Submit and receive abuse reports using the XARF (eXtended Abuse Reporting Format) v4 schema

Verified steps

1. Understand the XARF v4 structure: reports are JSON objects with a shared envelope (schema_version, report_id, reporter object, reported_at timestamp in ISO 8601 UTC) and a category-specific payload from one of seven categories (Spam, Phishing, Malware, NetworkAbuse, ContentAbuse, Fraud, or Other) covering 32 defined types.
2. To file an abuse report, construct a JSON object matching the appropriate XARF v4 schema; validate against the official JSON Schema files published in the xarf/xarf-spec GitHub repository before sending.
3. Locate the abuse contact for the reported IP or domain: query RIPE Whois (whois.ripe.net), ARIN, or APNIC for the abuse-c handle; use the Abusix Contact DB API for automated lookups that aggregate abuse contacts across all five RIRs into a single query.
4. Deliver the XARF report to the abuse contact's registered email address as a JSON attachment with Content-Type application/json, or via an HTTPS POST if the receiving organisation publishes an abuse API endpoint; include a human-readable summary in the email body.
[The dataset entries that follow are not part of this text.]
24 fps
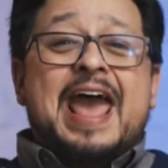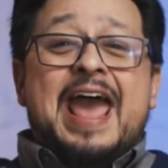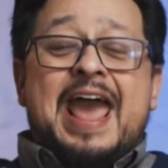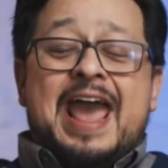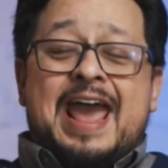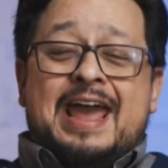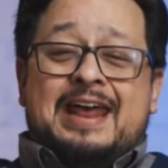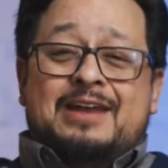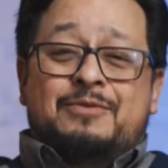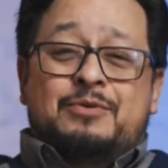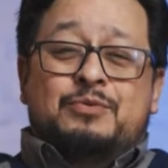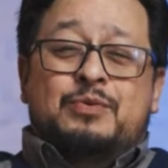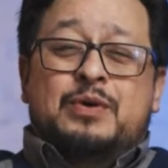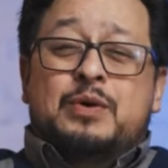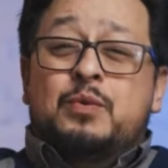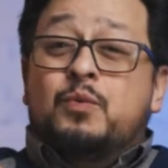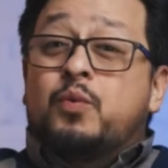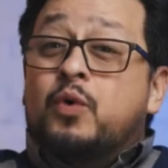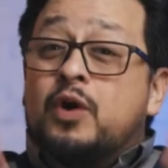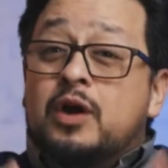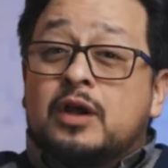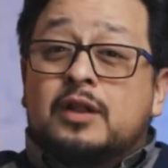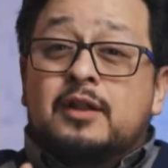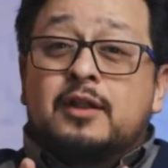And we
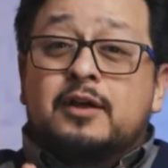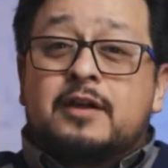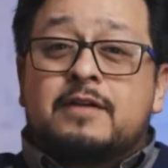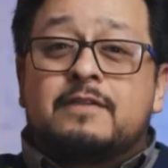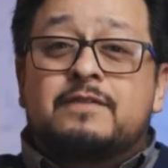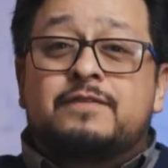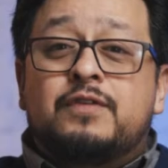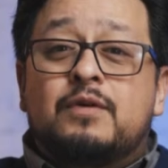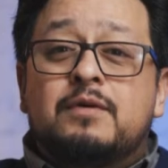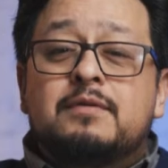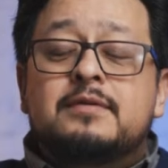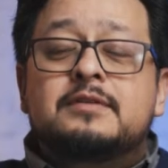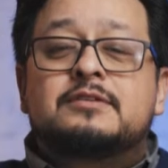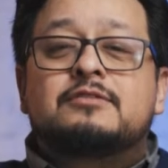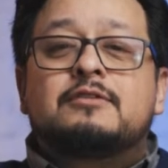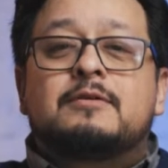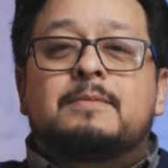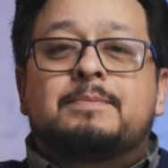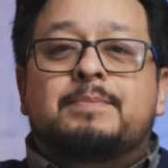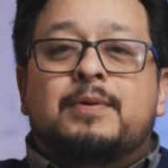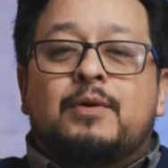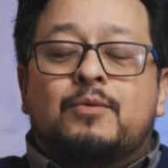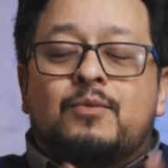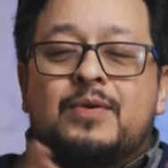weren't looking forward to
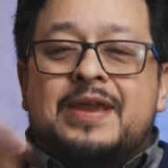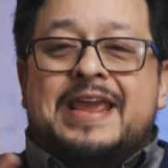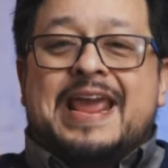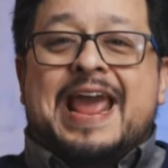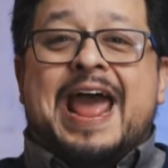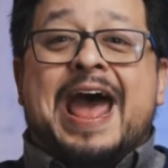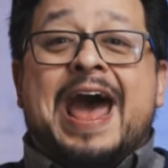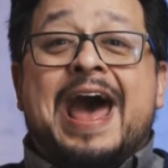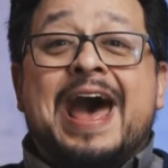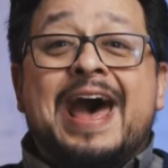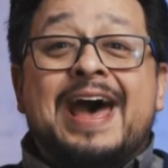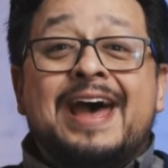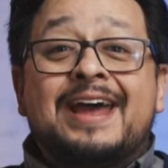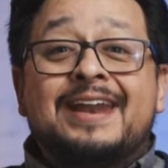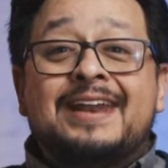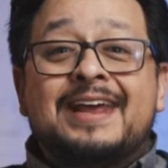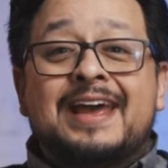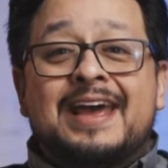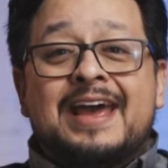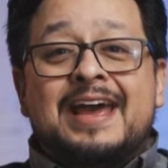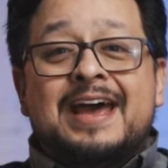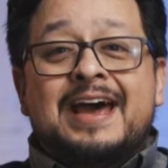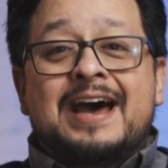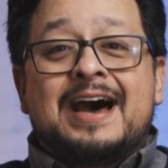it, but we had
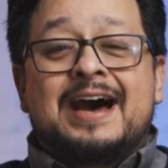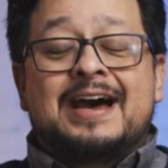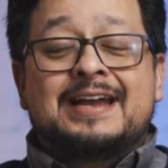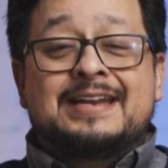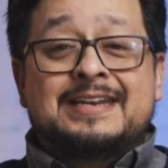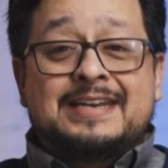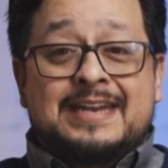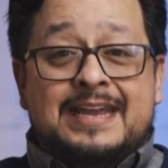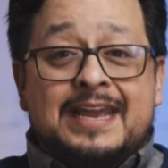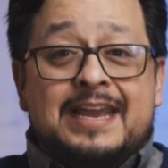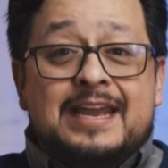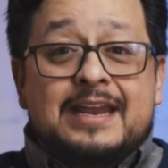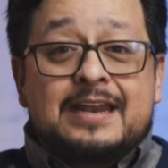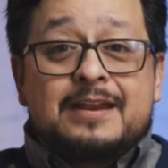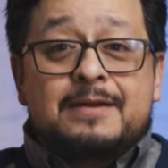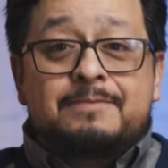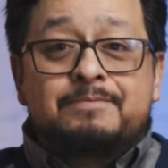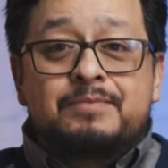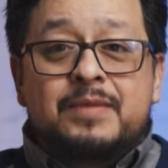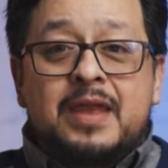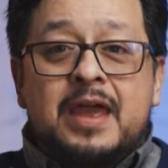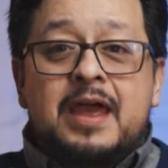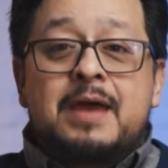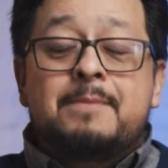a need.
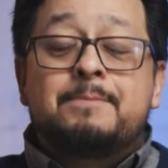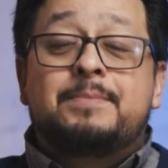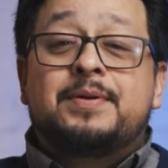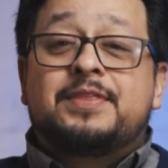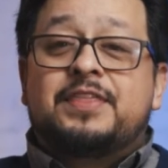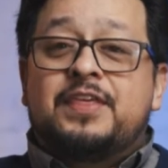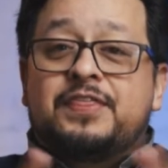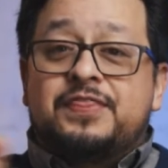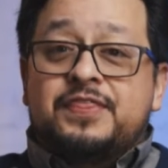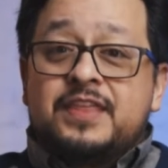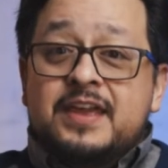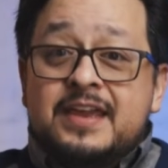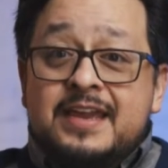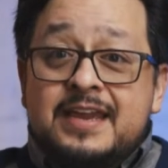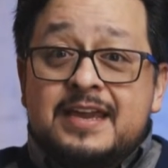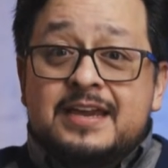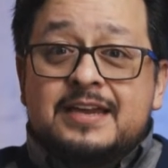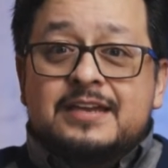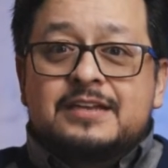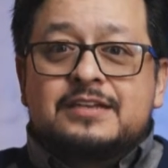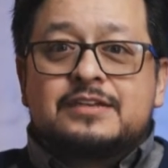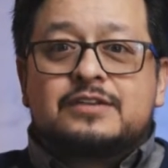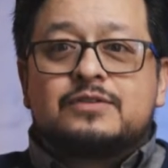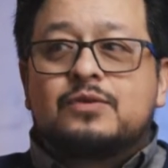But the thing
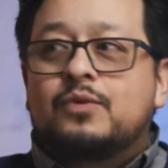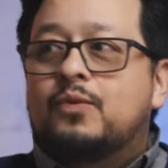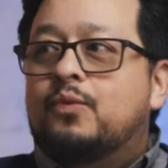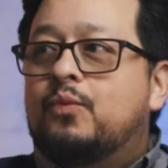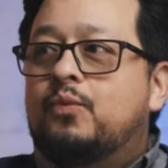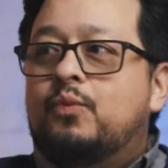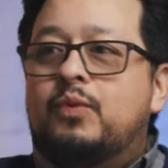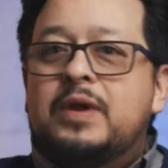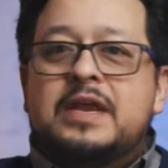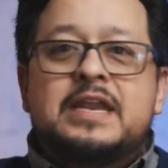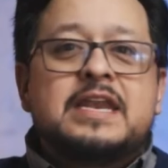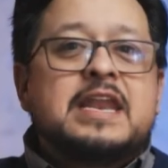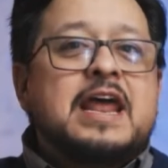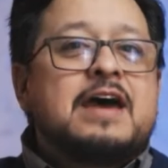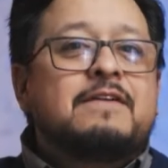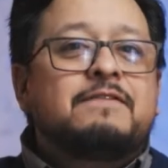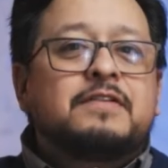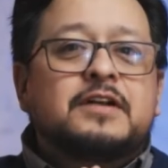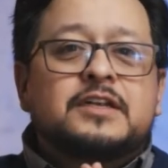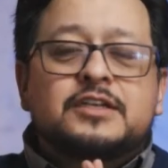is, we never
5. To receive XARF reports, publish an abuse contact in your WHOIS record and optionally expose an HTTPS endpoint that accepts POST requests with Content-Type application/json; validate incoming JSON against the xarf/xarf-spec schemas and acknowledge receipt with an HTTP 200 response.
6. Automate report triage: parse report_type to route to the correct team (Spam to anti-spam, NetworkAbuse to NOC, Phishing to security); use reported_at and evidence fields to correlate with your own logs; close reports with a follow-up notification to the reporter.